* _Problem_:
Beginning with the line that contains "[3:28.77-3:29.67]", reproduce every line through the end of the records below exactly, and leave the pictures out.

* _Records provided_:
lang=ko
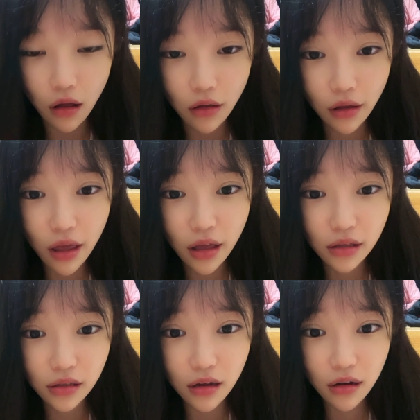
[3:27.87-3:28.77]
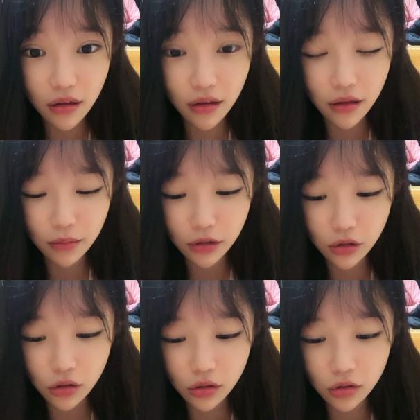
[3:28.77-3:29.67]
개 잘해.
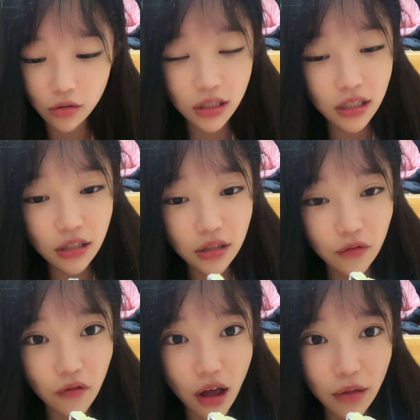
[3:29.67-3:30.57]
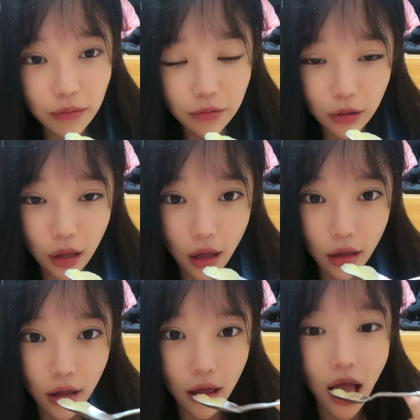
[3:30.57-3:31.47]
미쳤어. 시즌 5부터
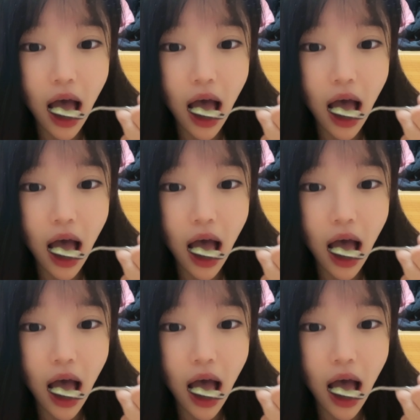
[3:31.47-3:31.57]
다이아야.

* _Response below_:
[3:28.77-3:29.67]
개 잘해.
[3:29.67-3:30.57]
[3:30.57-3:31.47]
미쳤어. 시즌 5부터
[3:31.47-3:31.57]
다이아야.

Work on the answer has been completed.